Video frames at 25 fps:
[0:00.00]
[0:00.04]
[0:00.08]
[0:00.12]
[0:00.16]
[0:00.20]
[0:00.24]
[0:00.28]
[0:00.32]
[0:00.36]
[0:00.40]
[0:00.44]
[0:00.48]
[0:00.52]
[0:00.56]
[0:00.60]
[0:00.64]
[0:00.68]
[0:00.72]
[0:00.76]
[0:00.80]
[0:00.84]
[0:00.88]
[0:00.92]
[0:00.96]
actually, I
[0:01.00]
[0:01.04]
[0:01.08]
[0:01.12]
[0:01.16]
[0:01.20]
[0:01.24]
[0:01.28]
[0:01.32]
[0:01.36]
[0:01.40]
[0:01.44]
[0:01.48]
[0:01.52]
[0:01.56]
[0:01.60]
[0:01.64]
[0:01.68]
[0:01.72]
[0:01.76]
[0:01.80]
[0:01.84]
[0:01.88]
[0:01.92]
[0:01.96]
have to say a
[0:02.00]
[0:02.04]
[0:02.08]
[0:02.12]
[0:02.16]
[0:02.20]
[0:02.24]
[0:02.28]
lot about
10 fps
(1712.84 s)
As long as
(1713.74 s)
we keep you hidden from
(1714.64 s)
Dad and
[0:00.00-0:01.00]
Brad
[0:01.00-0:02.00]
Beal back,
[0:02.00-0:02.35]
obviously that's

——

§ **ASSIGNMENT**
Could you repeat the listing above, exactly as it is shown?

§ **SOLUTION TO THE EXERCISE**
Video frames at 25 fps:
[0:00.00]
[0:00.04]
[0:00.08]
[0:00.12]
[0:00.16]
[0:00.20]
[0:00.24]
[0:00.28]
[0:00.32]
[0:00.36]
[0:00.40]
[0:00.44]
[0:00.48]
[0:00.52]
[0:00.56]
[0:00.60]
[0:00.64]
[0:00.68]
[0:00.72]
[0:00.76]
[0:00.80]
[0:00.84]
[0:00.88]
[0:00.92]
[0:00.96]
actually, I
[0:01.00]
[0:01.04]
[0:01.08]
[0:01.12]
[0:01.16]
[0:01.20]
[0:01.24]
[0:01.28]
[0:01.32]
[0:01.36]
[0:01.40]
[0:01.44]
[0:01.48]
[0:01.52]
[0:01.56]
[0:01.60]
[0:01.64]
[0:01.68]
[0:01.72]
[0:01.76]
[0:01.80]
[0:01.84]
[0:01.88]
[0:01.92]
[0:01.96]
have to say a
[0:02.00]
[0:02.04]
[0:02.08]
[0:02.12]
[0:02.16]
[0:02.20]
[0:02.24]
[0:02.28]
lot about
10 fps
(1712.84 s)
As long as
(1713.74 s)
we keep you hidden from
(1714.64 s)
Dad and
[0:00.00-0:01.00]
Brad
[0:01.00-0:02.00]
Beal back,
[0:02.00-0:02.35]
obviously that's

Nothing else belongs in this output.